Çinar C., Doğru İ. A., Atacak İ.

2024 17th International Conference on Information Security and Cryptology (ISCTürkiye), Ankara, Türkiye, 16 Ekim - 17 Aralık 2024, ss.1-6

  • Yayın Türü: Bildiri / Tam Metin Bildiri
  • Doi Numarası: 10.1109/isctrkiye64784.2024.10779248
  • Basıldığı Şehir: Ankara
  • Basıldığı Ülke: Türkiye
  • Sayfa Sayıları: ss.1-6
  • Gazi Üniversitesi Adresli: Evet

Özet

Nowadays, Innovative techniques, including artificial intelligence and machine learning (ML), have been employed in attack detection systems across numerous domains to create effective detection mechanisms that identify attacks more quickly and accurately. In this study, we propose a novel machine learning-based method that utilizes Random Forest (RF)-based feature fusion (RFBFF) to detect anomalies in computer networks. This method integrates two basic procedures: feature fusion and classification. In feature fusion, unlike traditional feature selection, all features are utilized in the creation of the new data set. This allows for the incorporation of the impact of each feature on the outcome. The feature fusion procedure generates a reduced dataset by combining similar features based on RF-derived gain scores, while the classification procedure uses this refined dataset to label the attack status in the network using various ML algorithms. Specifically, Decision Tree (DT), K-Nearest Neighbor (k-NN), Additive Logistic Regression (Logitboost), and Naïve Bayes (NB) have been employed as classification algorithms.

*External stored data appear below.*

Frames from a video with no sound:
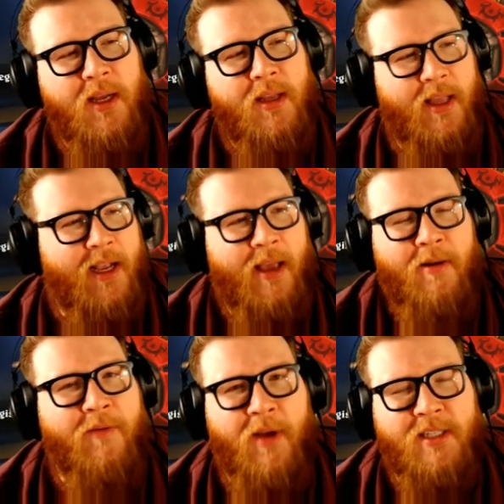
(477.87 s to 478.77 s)
Like I don't
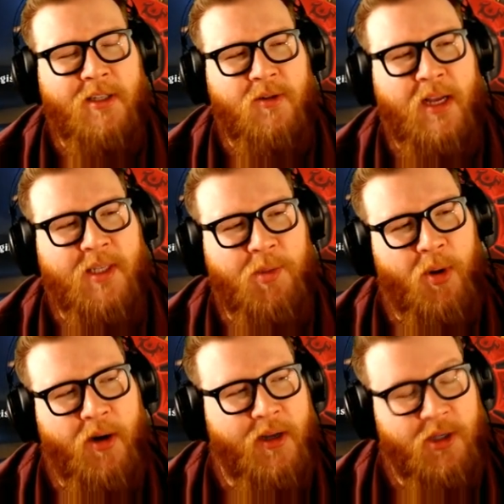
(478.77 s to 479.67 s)
have rights to Jurassic
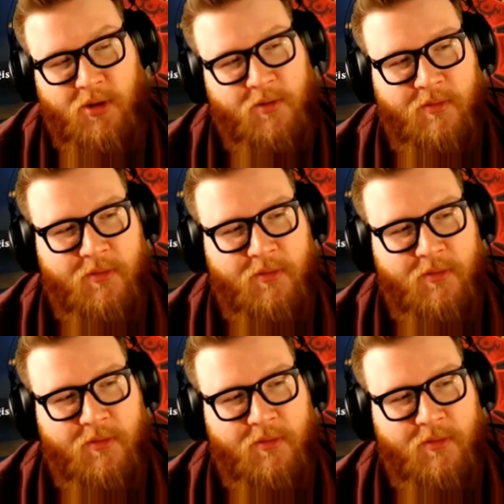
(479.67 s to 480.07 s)
Park. I shouldn't,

The effectiveness of the proposed method in network attack detection has been validated by comparing it with ML methods based on RF-based feature selection (RFBFS). For a robust comparison and see the performance of the model in the real world, the NSL-KDD and UNSW_NB15 data sets, which contain data packet examples of normal or attack traffic that can be encountered in the internet environment, categorized with binary classification, were preferred as the benchmark data set. Experimental results demonstrate that the proposed approach excels in detecting network attacks, achieving an accuracy rate of 0.995 on the NSL-KDD dataset and 0.924 on the UNSW-NB15 dataset. Leveraging the gain scores of all features, even if they are relatively low, has been found to positively impact the model's overall performance.